Detention at Christmastime: Immigration update

Global Sisters Report has been following this issue. Click on the Migration tag next to the date to read articles from Sr. Janet Gildea and others.

There have been numerous reports about the issues of detaining families who fled violence in Honduras, Guatemala and El Salvador to seek asylum in the United States, from how they’re often deported before they get the hearing American law says they are entitled to, to how they’re being held in what critics say is essentially a prison.

Last week, the American Civil Liberties Union filed a class-action lawsuit hoping to stop the process:

“The case is brought on behalf of mothers and children who have fled extreme violence, death threats, rape and persecution in Central America and come to our country for safety,” the case states. “Each has been found by an immigration officer or judge to have a credible fear of persecution. Yet, instead of releasing these families as they await their asylum hearings, which the Department of Homeland Security has typically done, the agency now categorically detains and denies them release on bond or other conditions.”

The ACLU says the detentions are unconstitutional, cruel and unnecessary.

“The government is punishing some of the most vulnerable among us – women and children who have legitimate asylum claims. America has now become a country that locks up families who have done nothing more than come here to ask for refuge,” the group says.

But the federal government is pressing ahead with the aggressive detention and deportation strategy, which is aimed at deterring the flood of would-be refugees coming to the border: Officials recently announced plans to create the nation’s largest family detention facility.

Located in Dilley, Texas, on the site of a former oil field workers’ camp, the facility eventually will be able to house 2,400 people.

Royce Bernstein Murray, director of policy for the National Immigrant Justice Center, said the idea that detention will stem the tide of immigrants doesn’t make sense, as people fleeing violence are not going to reconsider their options when choosing between death in their home country and finding safety in the United States.

“If people are fleeing violence, they don't have the luxury of saying, ‘I’m going to end up in detention? Then, no, I’m not coming.’”

There is also the issue of unaccompanied children appearing at the border – minors who were sent on their own to the United States in hopes of avoiding death from gangs and criminals.

According to the Transactional Records Access Clearinghouse, a data research group at Syracuse University, whether children are represented by an attorney is the single biggest factor in whether they are deported: It found that 77 percent of children not represented by an attorney were deported from 2005 to June of this year, while only 28 percent of those with an attorney were sent home.

Now, the group has found that only about one third of the nearly 64,000 children with cases pending in immigration court as of Oct. 31 have an attorney.

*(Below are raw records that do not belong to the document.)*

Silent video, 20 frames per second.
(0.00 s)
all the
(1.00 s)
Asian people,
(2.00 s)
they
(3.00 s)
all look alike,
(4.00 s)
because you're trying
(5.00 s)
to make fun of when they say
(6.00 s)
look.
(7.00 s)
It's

TRAC also examined the outcome of cases since the surge of unaccompanied minors began in 2012. In those 20,000 cases, it found that when the child had an attorney, 73 percent of them were allowed to stay in the United States. But when they did not, only 15 percent were allowed to stay.

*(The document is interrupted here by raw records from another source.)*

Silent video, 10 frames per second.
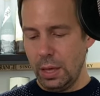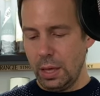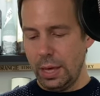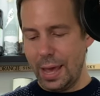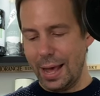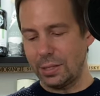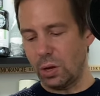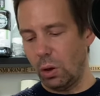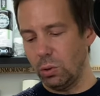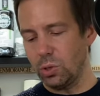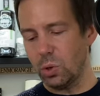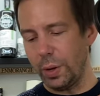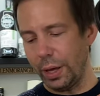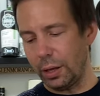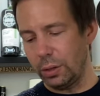He has also
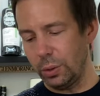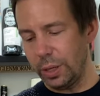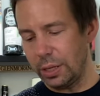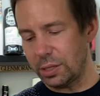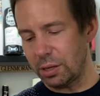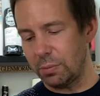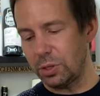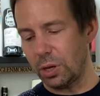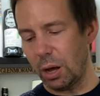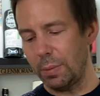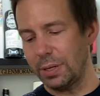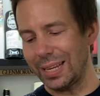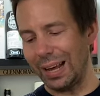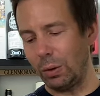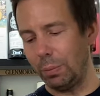included some
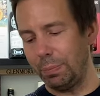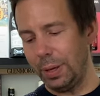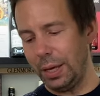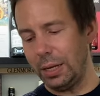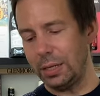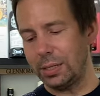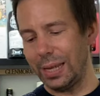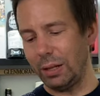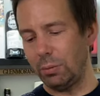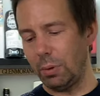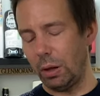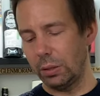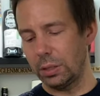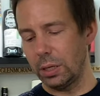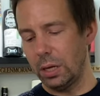Tomintoul peated single
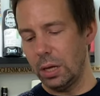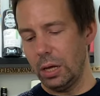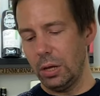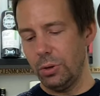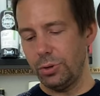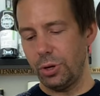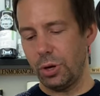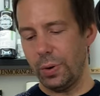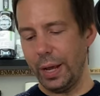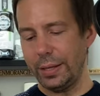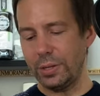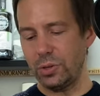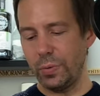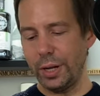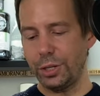malt to create this
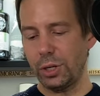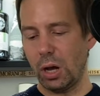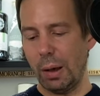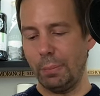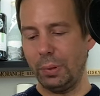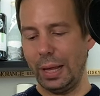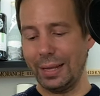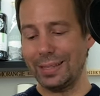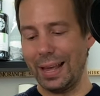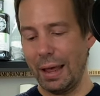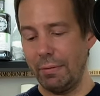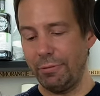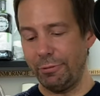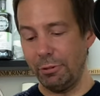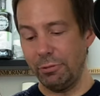rich, complex, and
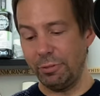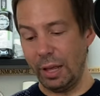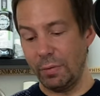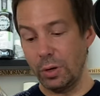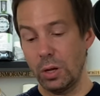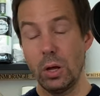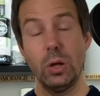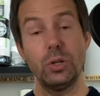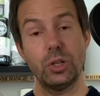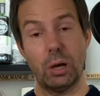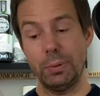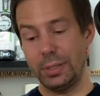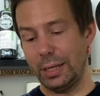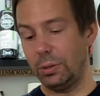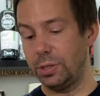full-flavored
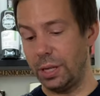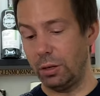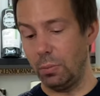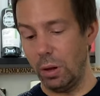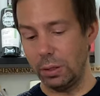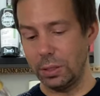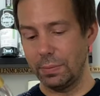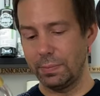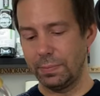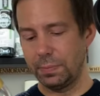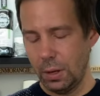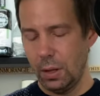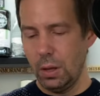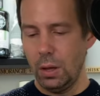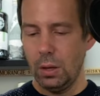Tomintoul single malt.
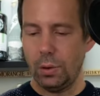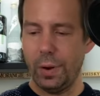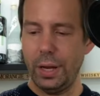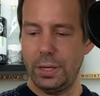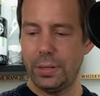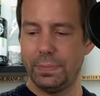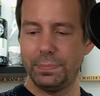Great.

For those who are stuck in detention, many efforts have been made to give them hope, including the Lutheran Immigration and Refugee Service, which recently created a gift registry in an attempt to make sure that each of the 300 children in the Karnes County Detention Center and the new center in Dilley got a gift for Christmas.

“These little ones face medical issues, restricted movement and depression as a result of detention,” LIRS’ Linda Hartke wrote. “We only need 300 gifts to create happy memories for these children amidst the trauma of spending Christmas in a detention center.”

A recent check of the registry showed that every gift had been purchased.

This successful campaign follows an earlier one where LIRS attempted to have supporters write 1,700 cards so every family in detention over the holidays would get a message of hope. Supporters responded to that campaign with 9,000 cards.